The answer should match the entries that follow exactly, except that no image appears in it.

--- START ---

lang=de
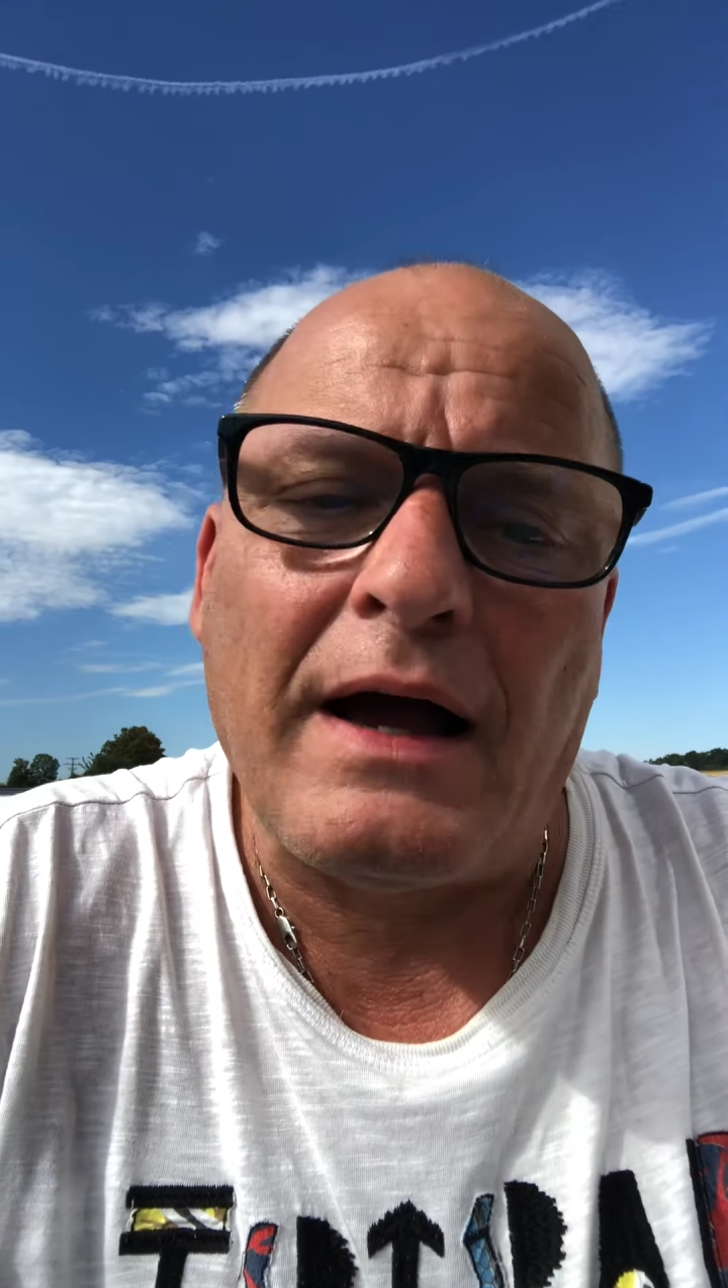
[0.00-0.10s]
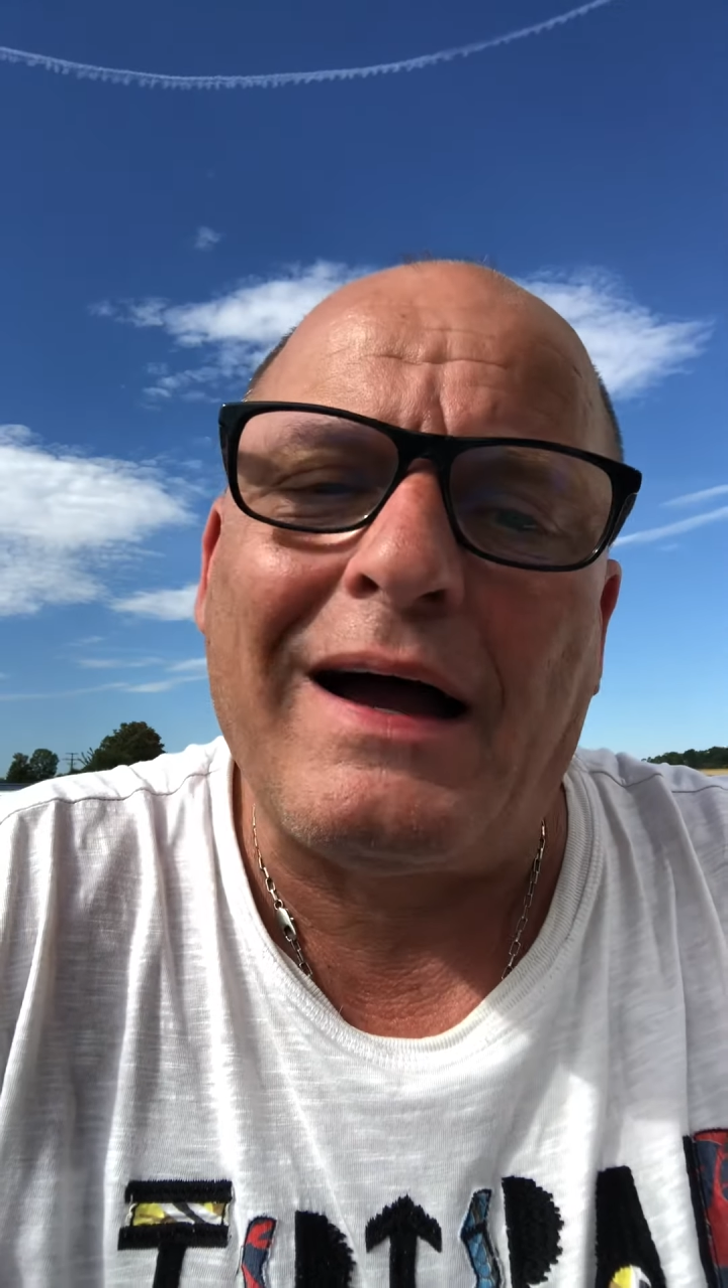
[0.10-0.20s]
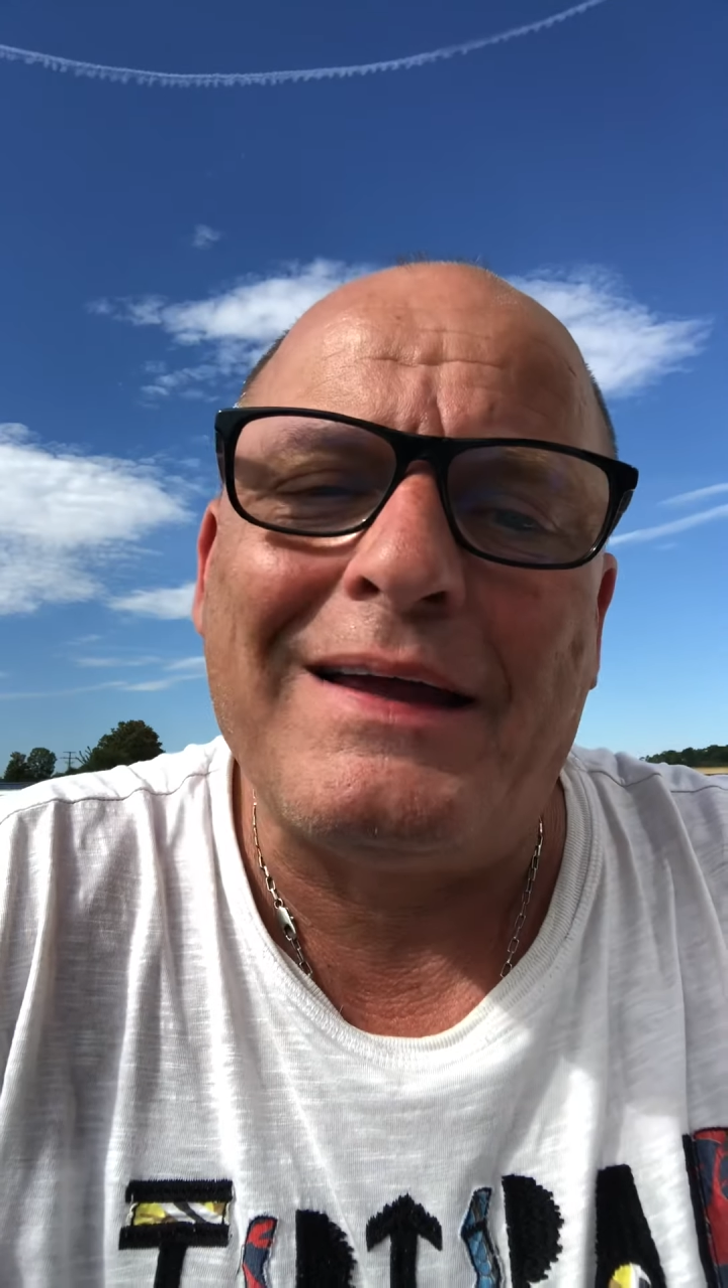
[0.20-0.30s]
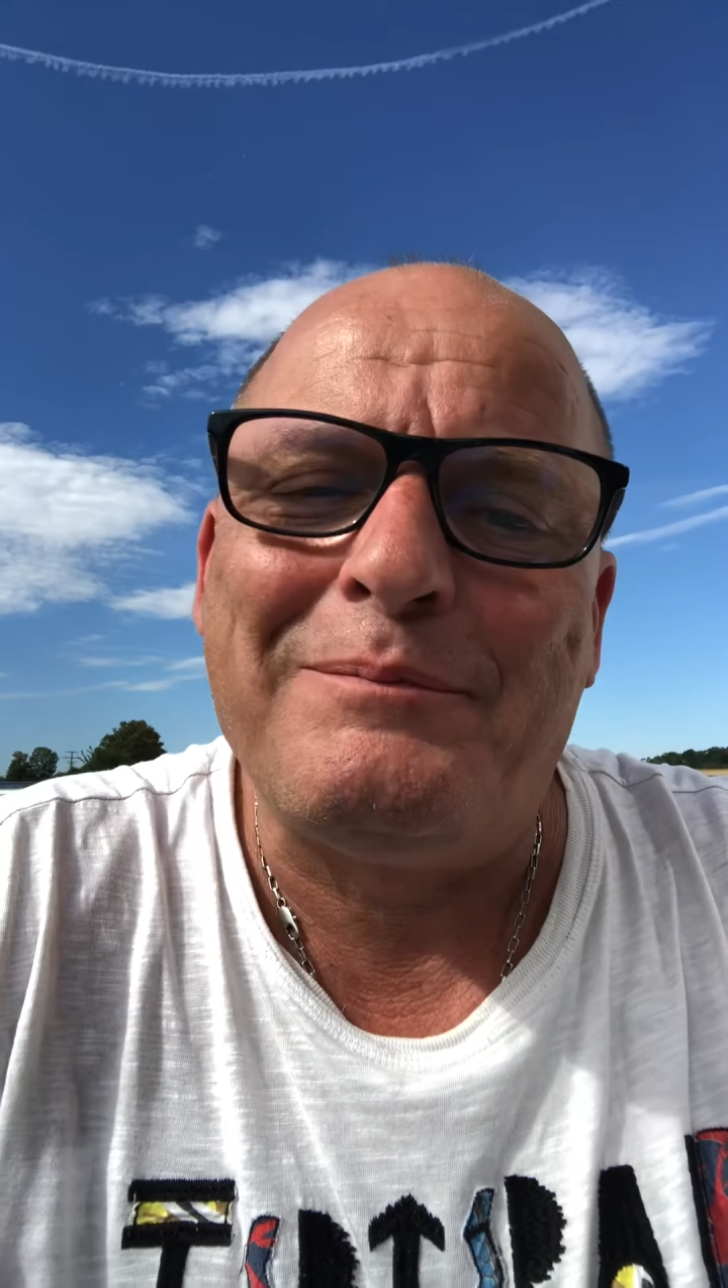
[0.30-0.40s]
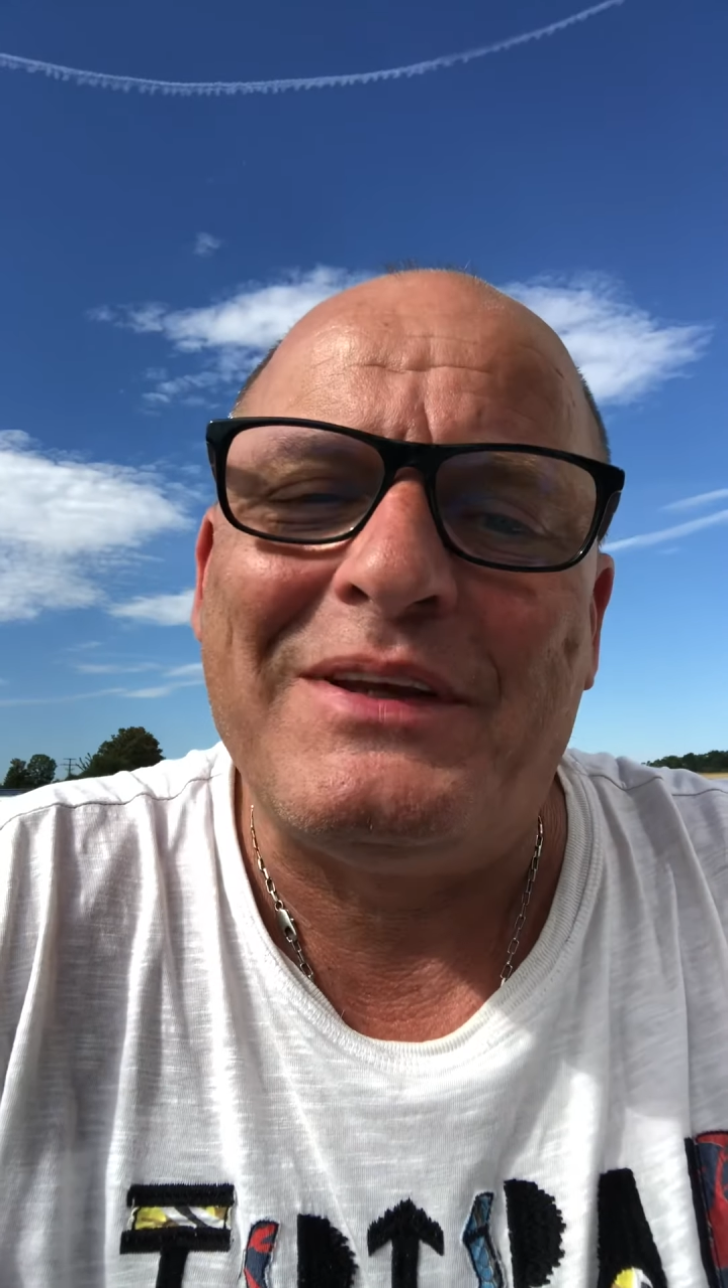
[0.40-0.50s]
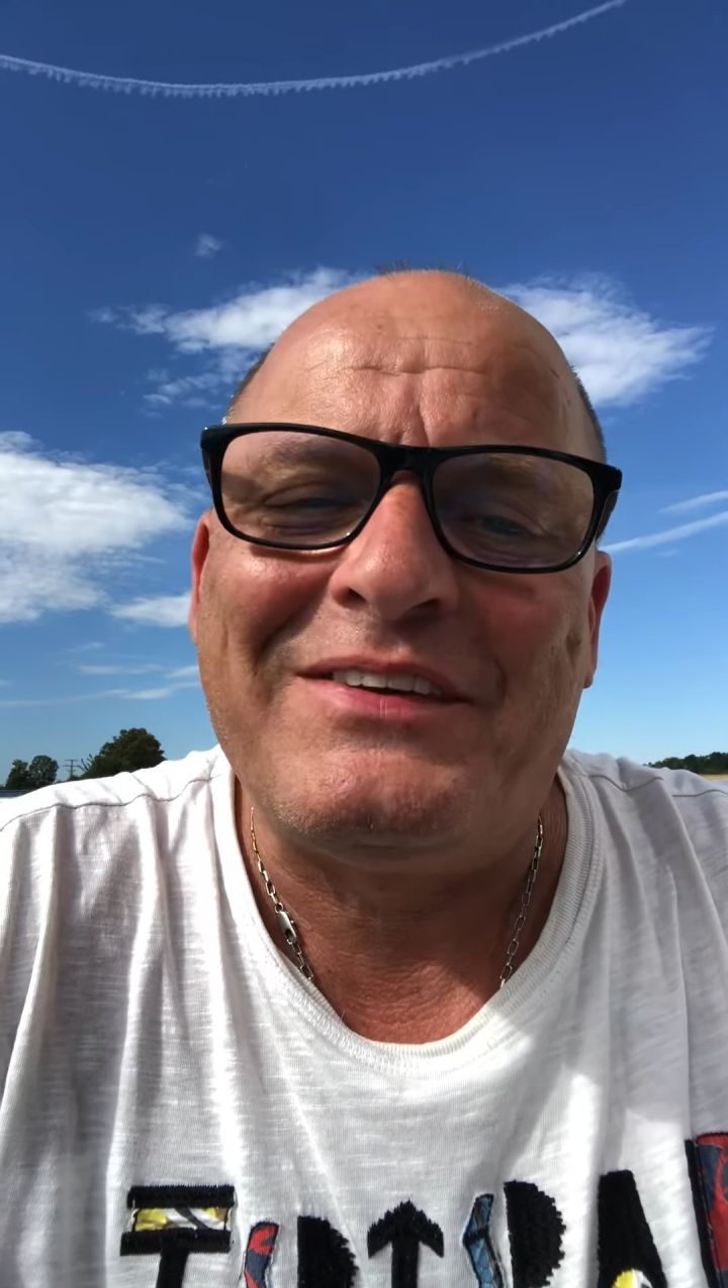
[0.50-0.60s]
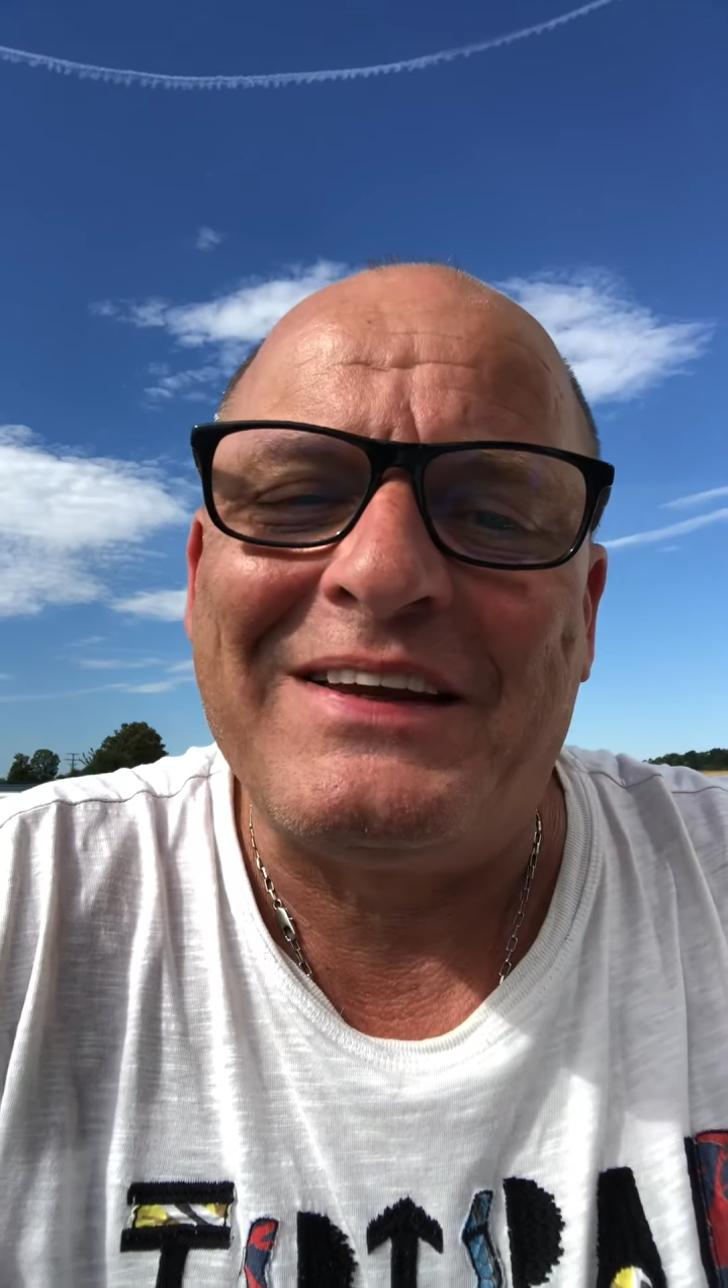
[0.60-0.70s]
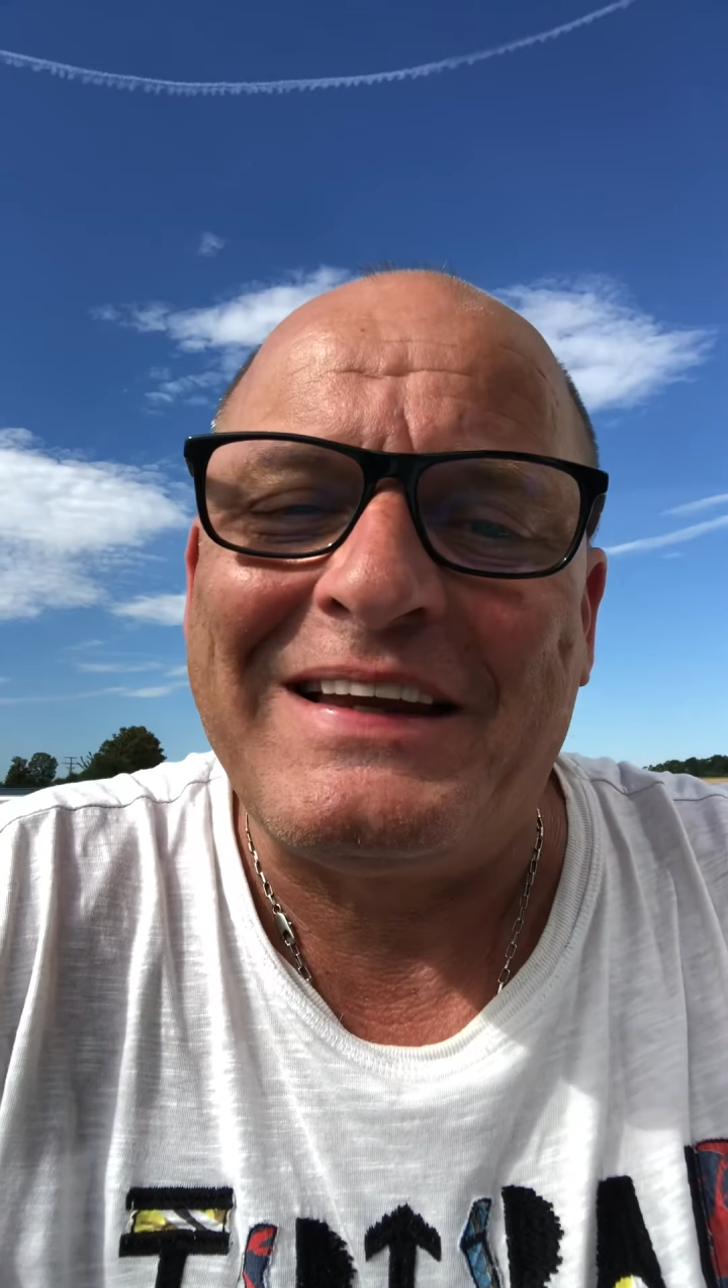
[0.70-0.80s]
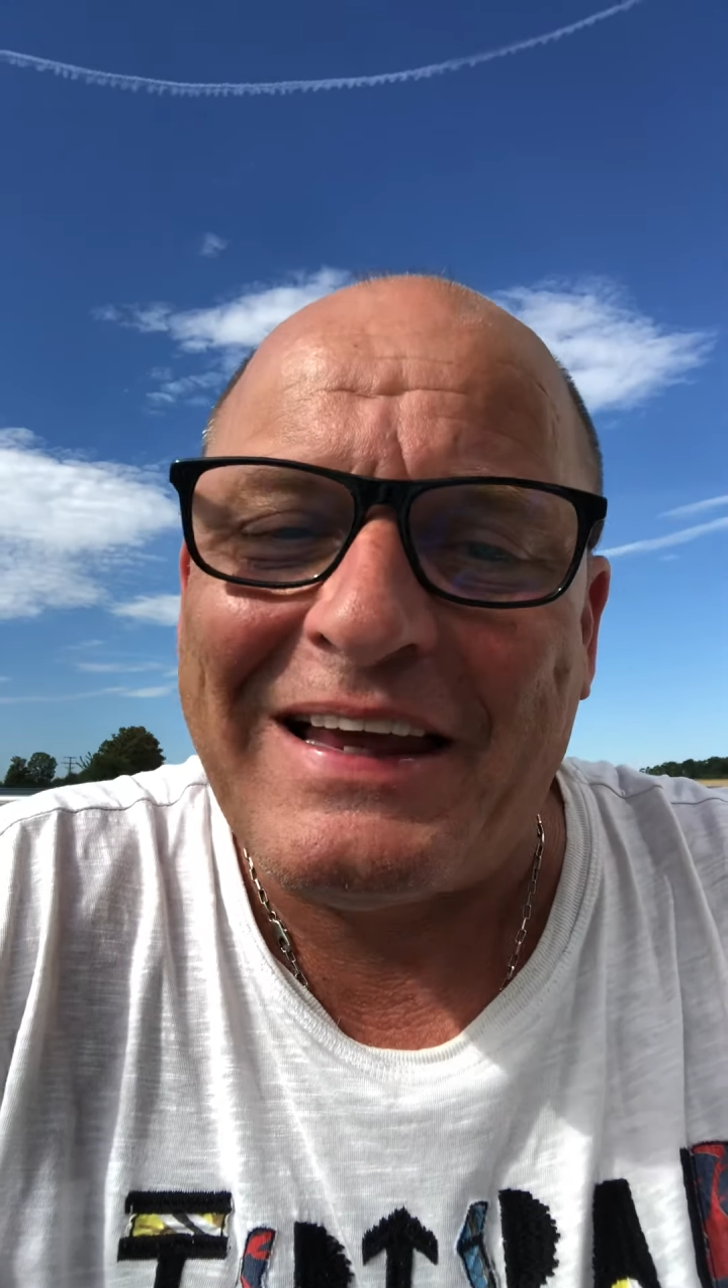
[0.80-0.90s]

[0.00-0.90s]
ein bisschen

--- END ---

▶ _Task solution_:
lang=de
[0.00-0.10s]
[0.10-0.20s]
[0.20-0.30s]
[0.30-0.40s]
[0.40-0.50s]
[0.50-0.60s]
[0.60-0.70s]
[0.70-0.80s]
[0.80-0.90s]

[0.00-0.90s]
ein bisschen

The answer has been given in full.